In every one of these stories, it seems like things had spun out of control, like all the momentum was backward, like all of God’s activity had ceased, like the bad guys, the evil kings, the gods of the pagans had won. But if you read them closely, you’ll discover that during that extraordinary uncertainty, God was there every time.
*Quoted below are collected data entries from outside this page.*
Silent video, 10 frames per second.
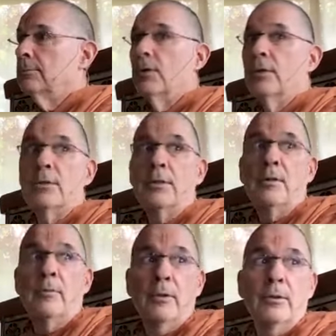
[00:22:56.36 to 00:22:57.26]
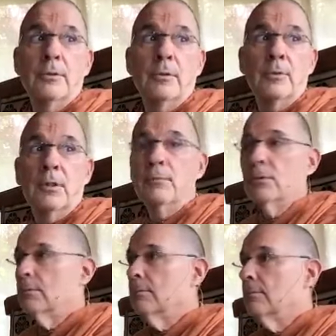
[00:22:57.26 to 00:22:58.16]
You can see them here
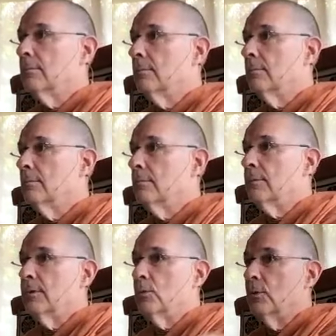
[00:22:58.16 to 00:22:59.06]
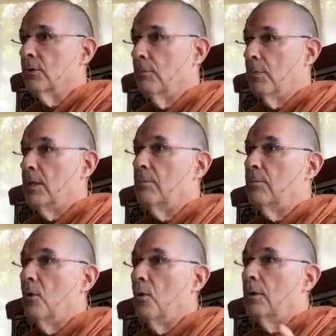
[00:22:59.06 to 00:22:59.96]
sometimes. But this was a big
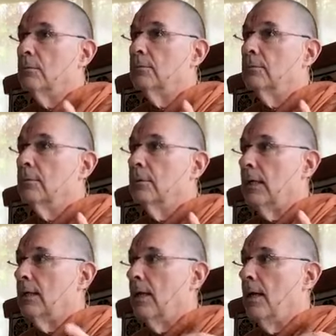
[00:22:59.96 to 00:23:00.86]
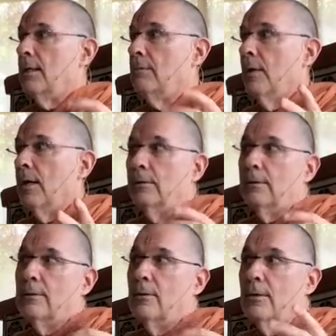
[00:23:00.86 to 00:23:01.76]
boa, like 8
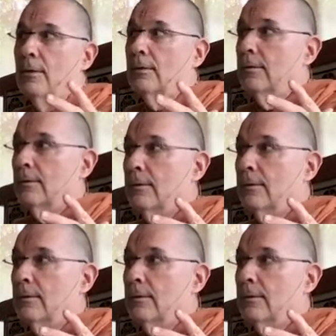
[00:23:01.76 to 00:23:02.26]
miles long.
In times like these you need a Savior,
In times like these you need an anchor;
Be very sure, be very sure,
Your anchor holds and grips the Solid Rock!

 

This Rock is Jesus, Yes He’s the One,
This Rock is Jesus, the ,only One;
Be very sure, be very sure,
Your anchor holds and grips the Solid Rock
!

 

In times like these you need the Bible,
In times like these, O be not idle;
Be very sure, be very sure,
Your anchor holds and grips the Solid Rock!

 

This Rock is Jesus, Yes, He’s the One,
This Rock is Jesus, the only One;
Be very sure, be very sure,
Your anchor holds and grips the Solid Rock
!

 

In times like these I have a Savior,
In times like these I have an anchor;
I’m very sure, I’m very sure
My anchor holds and grips the Solid Rock!

 

This Rock is Jesus, Yes, He’s the One,
This Rock is Jesus, the only One;
Be very sure, be very sure,
Your anchor holds and grips the Solid Rock
!

 

Nicene Creed:

We believe in one God, the Father, the Almighty, maker of heaven and earth, of all that is, seen and unseen. We believe in one Lord, Jesus Christ, the only son of God, eternally begotten of the Father, God from God, Light from Light, true God from true God, begotten, not made, of one being with the Father. Through him all things were made. For us and for our salvation he came down from heaven:  by the power of the Holy Spirit he became incarnate from the Virgin Mary, and was made man.  For our sake, he was crucified under Pontius Pilate; he suffered death and was buried. On the third day, he rose again in accordance with the Scriptures; he ascended into heaven and is seated at the right hand of the Father. He will come again in glory to judge the living and the dead, and his kingdom will have no end. We believe in the Holy Spirit, the Lord, the giver of life, who proceeds from the Father [and the Son]. With the Father and the Son, he is worshipped and glorified. He has spoken through the Prophets. We believe in one holy catholic and apostolic Church. We acknowledge one baptism for the forgiveness of sins. We look for the resurrection of the dead, and the life of the world to come. AMEN.